At this point, the MST and social movements are likely to benefit from Lula’s triumph, not least from the surge of hope that an alternative to neoliberalism has been endorsed by a 61 percent democratic majority. But George Bush is not going to invade Iraq while abandoning the Monroe Doctrine toward Brazil. The US Trade Representative, Robert Zoellick, has already warned that if Lula opposes Washington’s “free trade” plans, he can go trade with Antarctica. If Lula’s government is isolated and destabilized, the World Bank will have its way in blocking serious land reform. But if his government gradually advances, it could mean greater protection for millions of landless people taking radical action, and will accelerate similar political challenges in Argentina and elsewhere on the continent.

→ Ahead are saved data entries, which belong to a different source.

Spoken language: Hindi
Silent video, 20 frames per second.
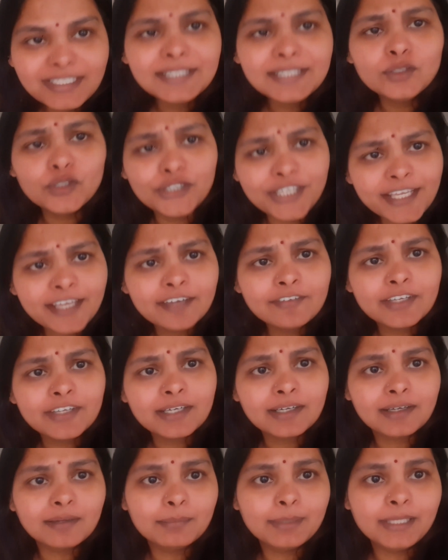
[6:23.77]
तो ठीक है फिर
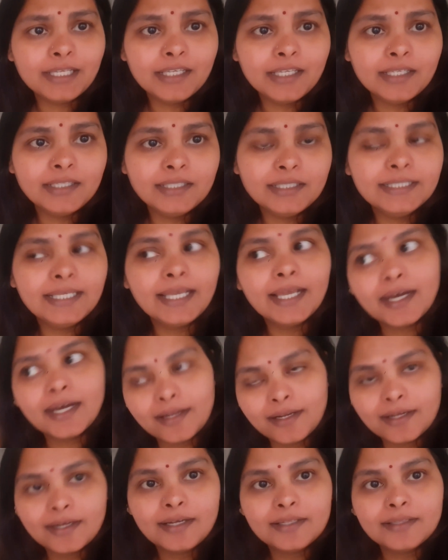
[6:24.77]
अभी ये
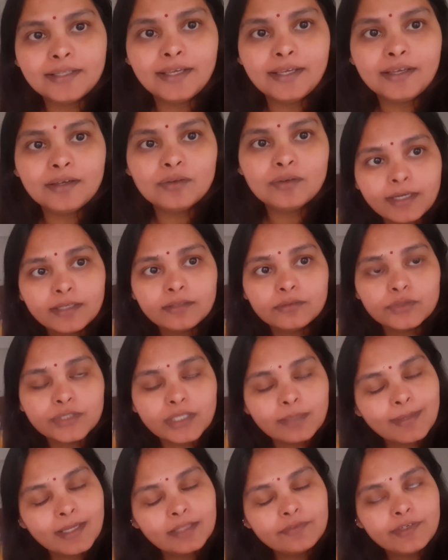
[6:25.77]
खाना खाते हैं
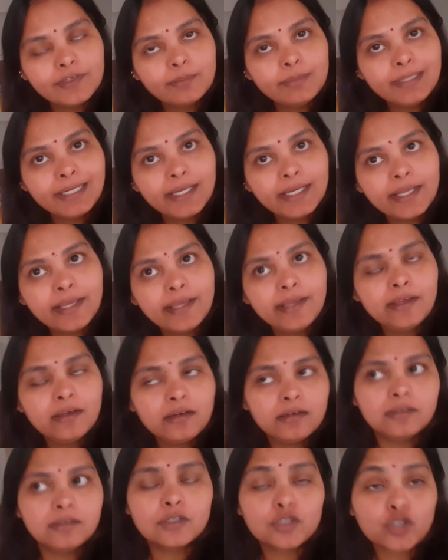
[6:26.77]
उसके बाद फिर हम निकलेंगे
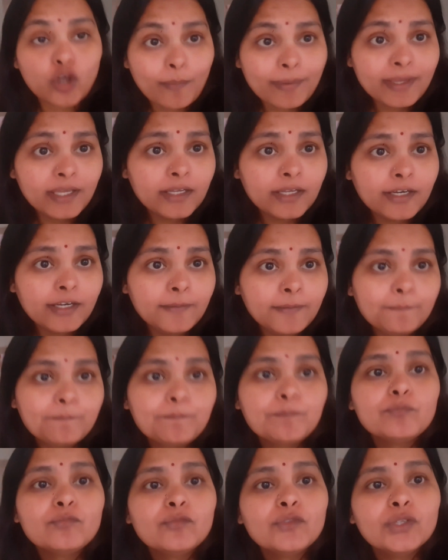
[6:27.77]
शॉपिंग करने
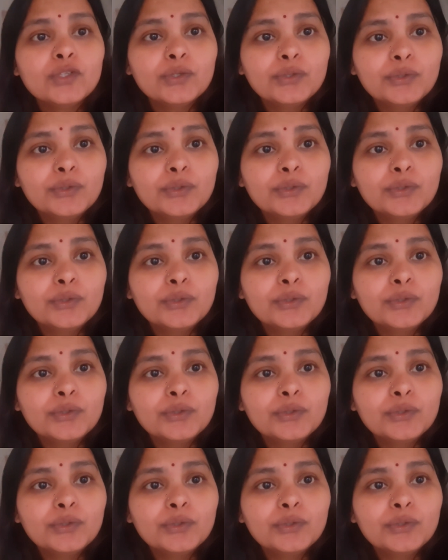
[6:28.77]
तो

Solidarity with Lula and social movements in Brazil is thus an important challenge for the global justice movement. It is important that US progressives undertake a campaign to understand, explain and defend hopeful developments emerging there. The last time anything this stirring politically has happened in Latin America was perhaps the 1970 election of Salvador Allende in Chile. That alone should remind us that if another world is possible, its sudden appearance in Brazil cannot be taken for granted.